| Exercise aim |
Print every line of the material below exactly as it stands, but omit the pictures.

──────── Excerpted data

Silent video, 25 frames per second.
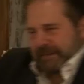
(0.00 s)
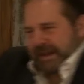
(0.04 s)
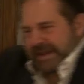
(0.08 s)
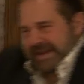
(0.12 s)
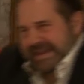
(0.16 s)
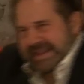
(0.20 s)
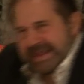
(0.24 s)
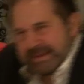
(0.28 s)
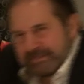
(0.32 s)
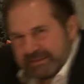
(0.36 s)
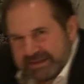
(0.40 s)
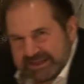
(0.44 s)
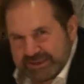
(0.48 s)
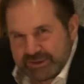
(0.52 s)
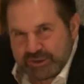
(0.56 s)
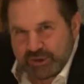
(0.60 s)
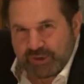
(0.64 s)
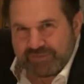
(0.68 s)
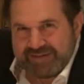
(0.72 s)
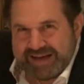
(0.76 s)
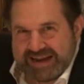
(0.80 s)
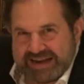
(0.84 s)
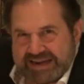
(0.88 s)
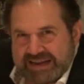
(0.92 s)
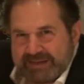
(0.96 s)
My name is
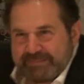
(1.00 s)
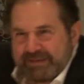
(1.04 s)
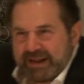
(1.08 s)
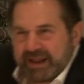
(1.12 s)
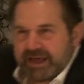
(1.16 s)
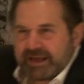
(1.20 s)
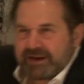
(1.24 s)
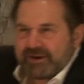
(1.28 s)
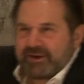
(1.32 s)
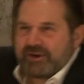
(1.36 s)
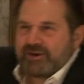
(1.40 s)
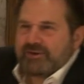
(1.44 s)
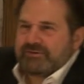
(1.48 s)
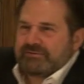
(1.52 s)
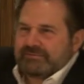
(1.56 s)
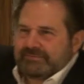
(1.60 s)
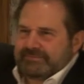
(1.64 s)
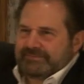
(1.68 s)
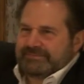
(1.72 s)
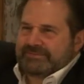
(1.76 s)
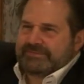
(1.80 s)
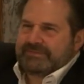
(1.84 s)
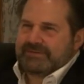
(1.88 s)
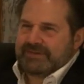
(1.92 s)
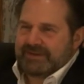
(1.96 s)
Giovanni Malacrino,
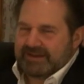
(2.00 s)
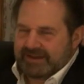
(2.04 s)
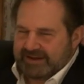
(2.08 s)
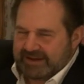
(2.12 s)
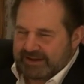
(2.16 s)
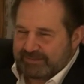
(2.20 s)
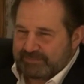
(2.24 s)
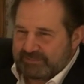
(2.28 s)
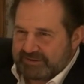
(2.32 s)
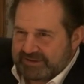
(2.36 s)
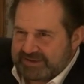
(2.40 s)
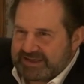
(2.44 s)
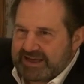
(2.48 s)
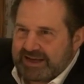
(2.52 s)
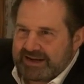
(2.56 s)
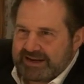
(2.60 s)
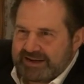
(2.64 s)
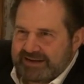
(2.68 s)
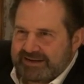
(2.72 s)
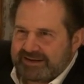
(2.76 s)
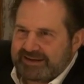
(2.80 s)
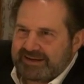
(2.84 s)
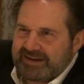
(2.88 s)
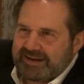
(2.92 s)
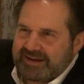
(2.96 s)
and I'm
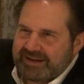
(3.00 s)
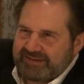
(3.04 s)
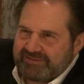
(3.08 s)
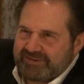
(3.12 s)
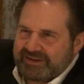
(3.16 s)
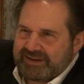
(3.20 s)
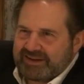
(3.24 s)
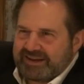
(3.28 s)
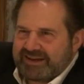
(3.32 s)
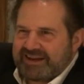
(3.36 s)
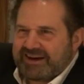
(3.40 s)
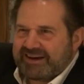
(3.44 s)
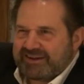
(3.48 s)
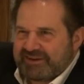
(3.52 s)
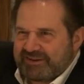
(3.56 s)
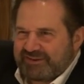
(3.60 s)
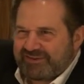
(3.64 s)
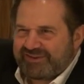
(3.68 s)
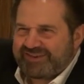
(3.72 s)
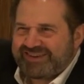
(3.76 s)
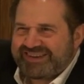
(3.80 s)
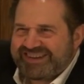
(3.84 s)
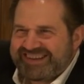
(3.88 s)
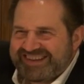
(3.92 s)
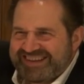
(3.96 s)
Italian. I live in Cardiff.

────────────────

| Response to the exercise |
Silent video, 25 frames per second.
(0.00 s)
(0.04 s)
(0.08 s)
(0.12 s)
(0.16 s)
(0.20 s)
(0.24 s)
(0.28 s)
(0.32 s)
(0.36 s)
(0.40 s)
(0.44 s)
(0.48 s)
(0.52 s)
(0.56 s)
(0.60 s)
(0.64 s)
(0.68 s)
(0.72 s)
(0.76 s)
(0.80 s)
(0.84 s)
(0.88 s)
(0.92 s)
(0.96 s)
My name is
(1.00 s)
(1.04 s)
(1.08 s)
(1.12 s)
(1.16 s)
(1.20 s)
(1.24 s)
(1.28 s)
(1.32 s)
(1.36 s)
(1.40 s)
(1.44 s)
(1.48 s)
(1.52 s)
(1.56 s)
(1.60 s)
(1.64 s)
(1.68 s)
(1.72 s)
(1.76 s)
(1.80 s)
(1.84 s)
(1.88 s)
(1.92 s)
(1.96 s)
Giovanni Malacrino,
(2.00 s)
(2.04 s)
(2.08 s)
(2.12 s)
(2.16 s)
(2.20 s)
(2.24 s)
(2.28 s)
(2.32 s)
(2.36 s)
(2.40 s)
(2.44 s)
(2.48 s)
(2.52 s)
(2.56 s)
(2.60 s)
(2.64 s)
(2.68 s)
(2.72 s)
(2.76 s)
(2.80 s)
(2.84 s)
(2.88 s)
(2.92 s)
(2.96 s)
and I'm
(3.00 s)
(3.04 s)
(3.08 s)
(3.12 s)
(3.16 s)
(3.20 s)
(3.24 s)
(3.28 s)
(3.32 s)
(3.36 s)
(3.40 s)
(3.44 s)
(3.48 s)
(3.52 s)
(3.56 s)
(3.60 s)
(3.64 s)
(3.68 s)
(3.72 s)
(3.76 s)
(3.80 s)
(3.84 s)
(3.88 s)
(3.92 s)
(3.96 s)
Italian. I live in Cardiff.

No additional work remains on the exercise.